(May 13): US equities were under pressure early Wednesday as Wall Street assessed another hot inflation print against strong corporate profits from technology firms.
The S&P 500 Index dipped 0.2% as of 9:53am in New York, while the Nasdaq 100 Index wobbled between small gains and losses. Chipmakers, opticals and storage firms held onto an advance as supply for global memory chips, critical to artificial intelligence infrastructure build-outs, tightened further. Nvidia Corp rose 1.2% as chief executive officer Jensen Huang joins President Donald Trump on his visit to China.
US wholesale inflation accelerated in April to the fastest pace since 2022 on a war-driven increase in energy prices that’s feeding into higher freight transportation costs. The producer price index rose 6% from a year ago, according to Bureau of Labor Statistics data out Wednesday, eclipsing economist estimates and coming in after a hot consumer price readout.
Trump repeated his military threats against Iran ahead of his China trip. Tehran’s effective closure of the Strait of Hormuz will be at the top of the agenda in talks between the US president and China’s President Xi Jinping.
Investors have been grappling with crosscurrents from a resurgence in inflation, while robust corporate earnings and the profit potential of AI continue to underpin confidence in the economy and stock market. First-quarter profits at S&P 500 companies have surged 27% so far, more than double the roughly 12% analysts had expected — the fastest year-on-year earnings growth outside of recoveries from major shocks since 2004.
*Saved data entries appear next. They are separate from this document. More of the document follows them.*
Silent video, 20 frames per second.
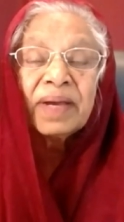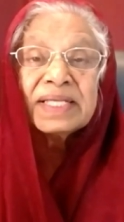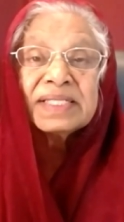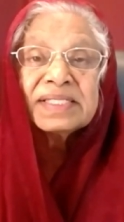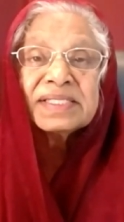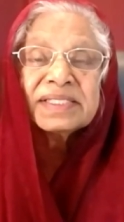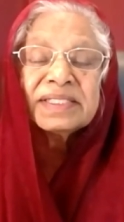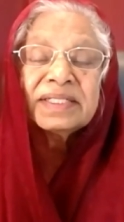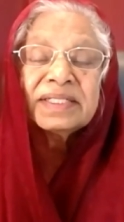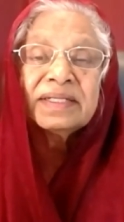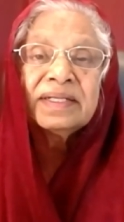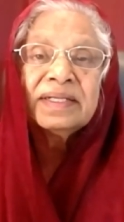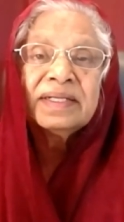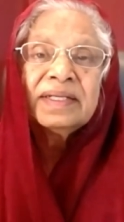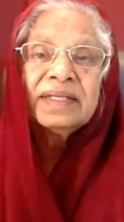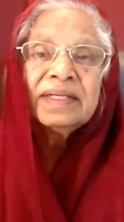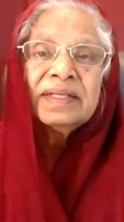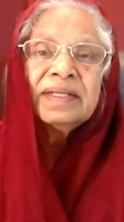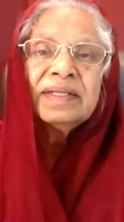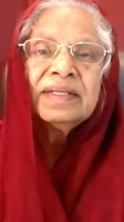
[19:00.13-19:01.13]
my sin
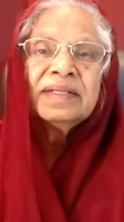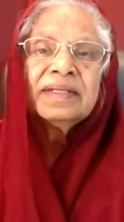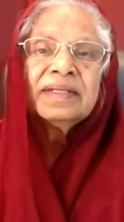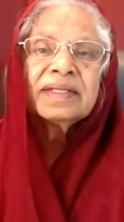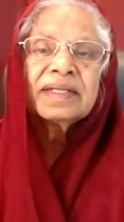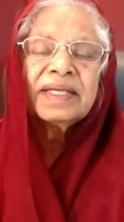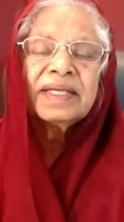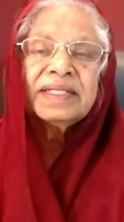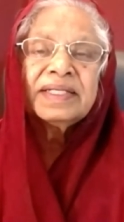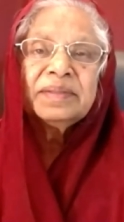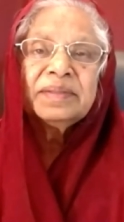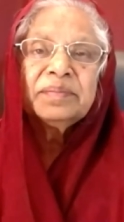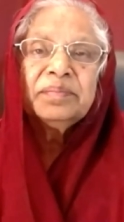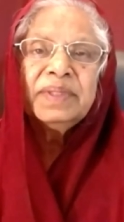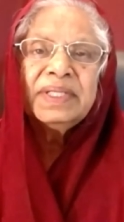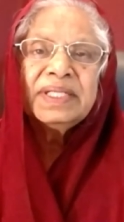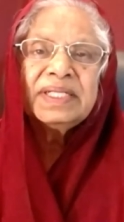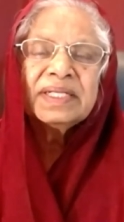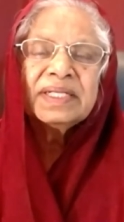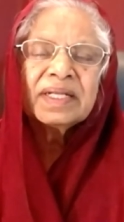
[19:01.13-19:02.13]

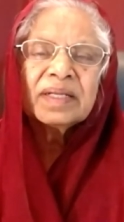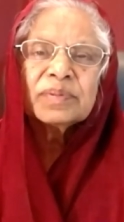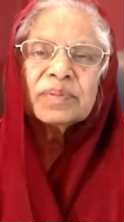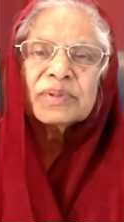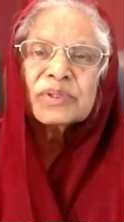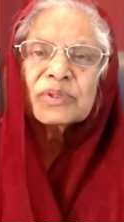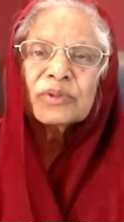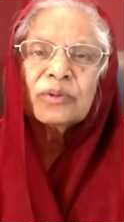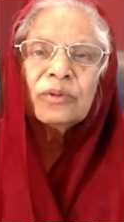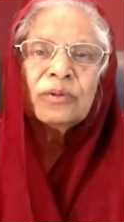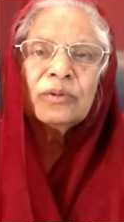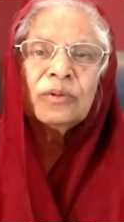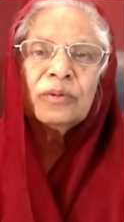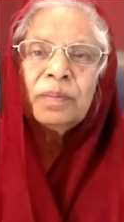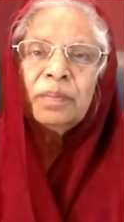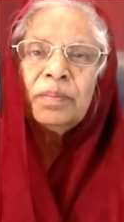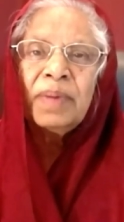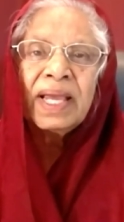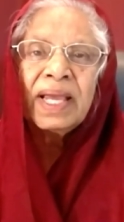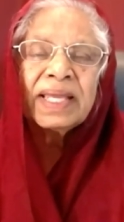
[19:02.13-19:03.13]
getting beaten up
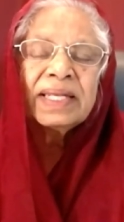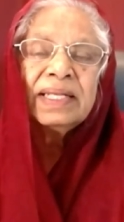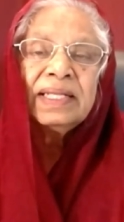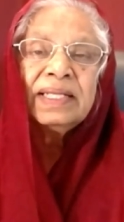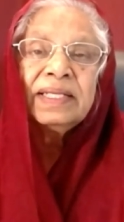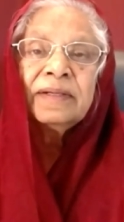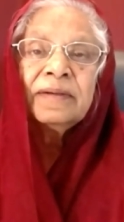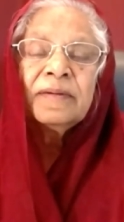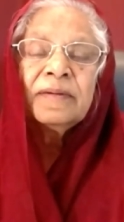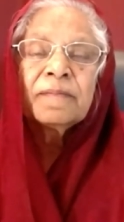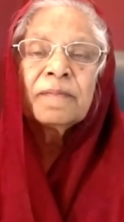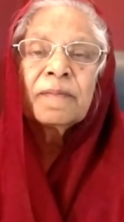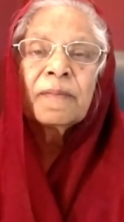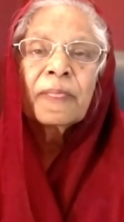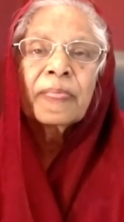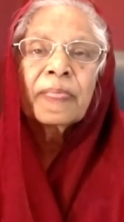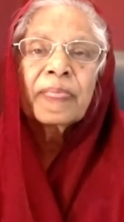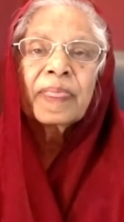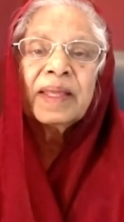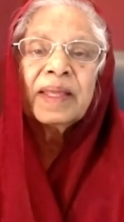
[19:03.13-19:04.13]
so badly
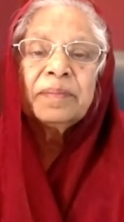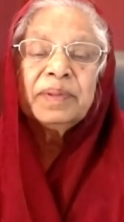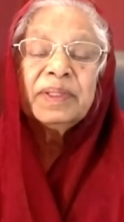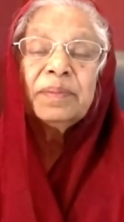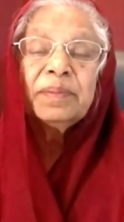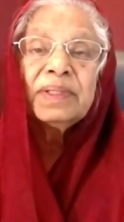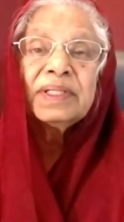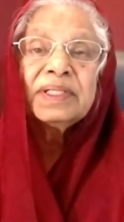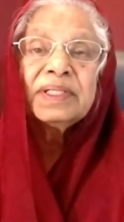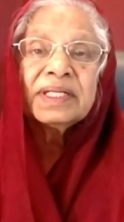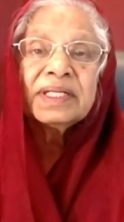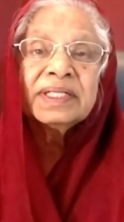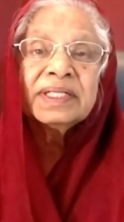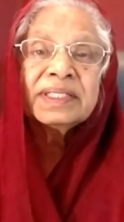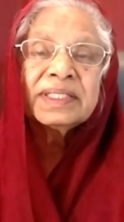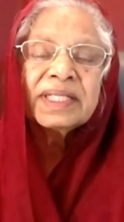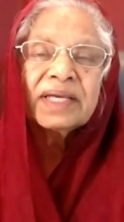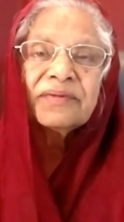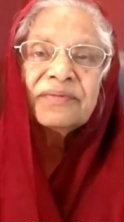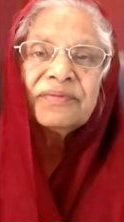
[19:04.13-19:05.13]
that people
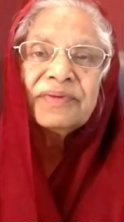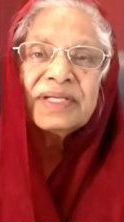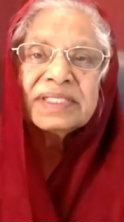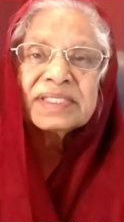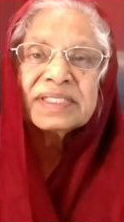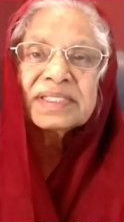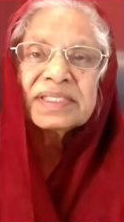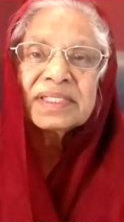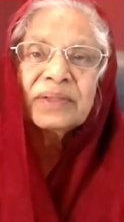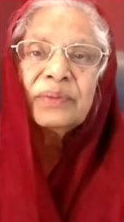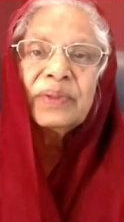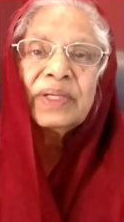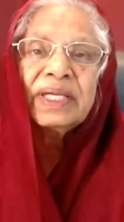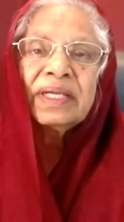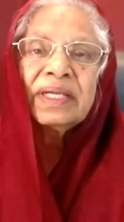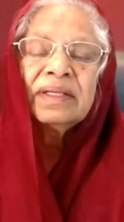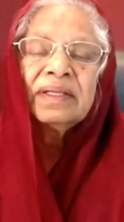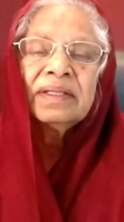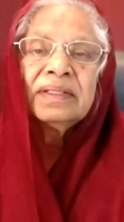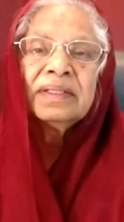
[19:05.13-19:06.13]
turn their faces
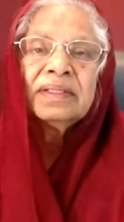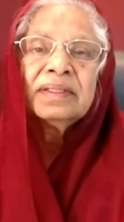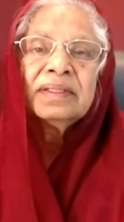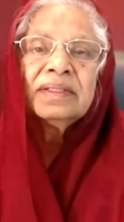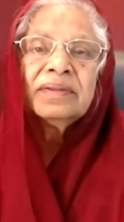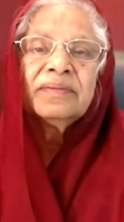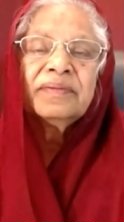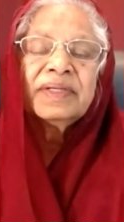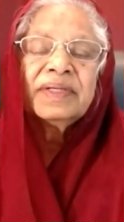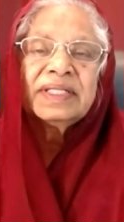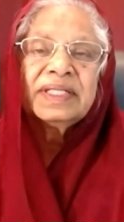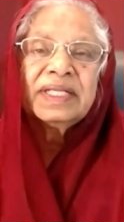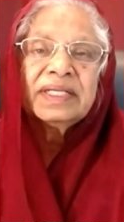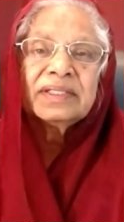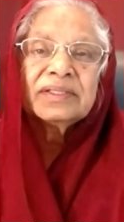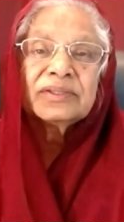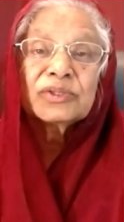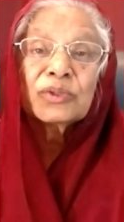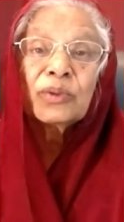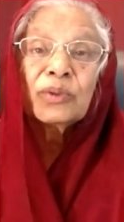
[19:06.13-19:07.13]
away?
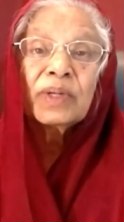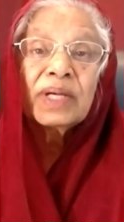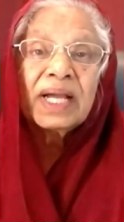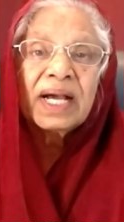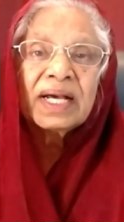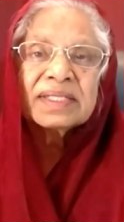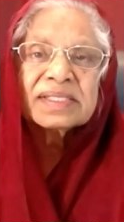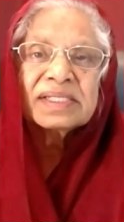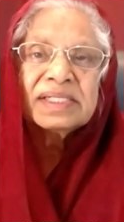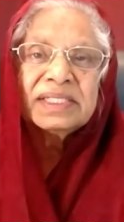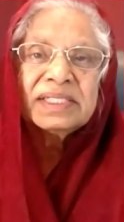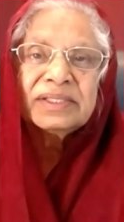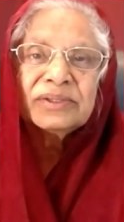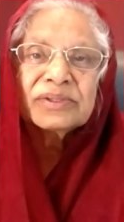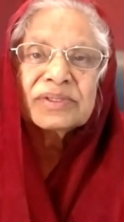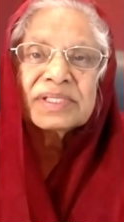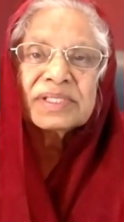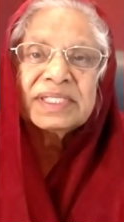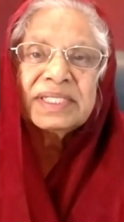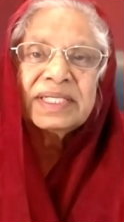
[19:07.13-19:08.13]
Indeed, so ghastly
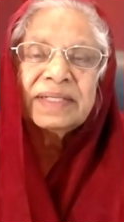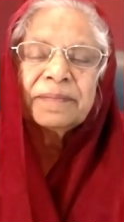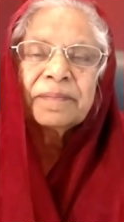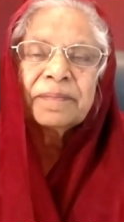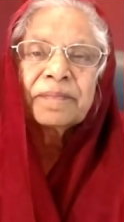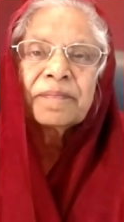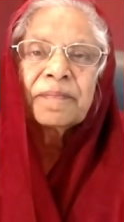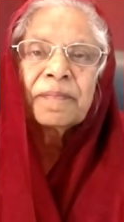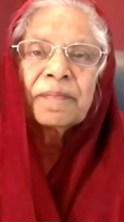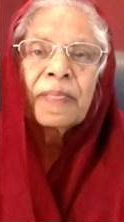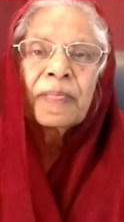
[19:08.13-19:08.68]
to see him.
Optimism surrounding the potential for industrial companies to profit from the AI boom has also fueled record-setting momentum in the sector.
See also: Chip stocks sink as inflation woes boost US yields
A gauge of 45-day correlation between the S&P 500 Industrials Sector, home to stocks like Deere & Co and Fastenal Co, and the Philadelphia Stock Exchange Semiconductor Index is sitting at 0.75, near the highest level since June. A reading of 1 means the securities move in lockstep. Worries are mounting that the group’s link to AI may be getting too tight.
To Max Kettner, chief multi-asset strategist at HSBC Holdings Plc, stocks can rally further as a powerful recovery in earnings and still-low positioning outweigh the threat from rising bond yields. The reporting season has been “crazy, just absolutely crazy,” with almost 87% of companies beating expectations in a performance that resembled the post-Covid reopening, he said in an interview with Bloomberg Television.
Equities remain the most favored asset class in the global allocations, with a preference for the US driven by a better risk-reward profile and earnings potential, according to Morgan Stanley’s cross-asset strategists.
See also: US stocks retreat on hotter-than-forecast core CPI, jump in oil
In individual company news, Claude-maker Anthropic PBC is in early talks with investors to raise at least US$30 billion ($38.2 billion) in fresh financing, according to people familiar with the matter, setting the stage for what could be its largest funding round yet.
SoftBank Group Corp reported a surge in quarterly profit due to valuation gains on its OpenAI investment. US-listed shares of Alibaba Group Holding Ltd were down after the online marketplace’s fourth-quarter results were weaker than expected on key metrics.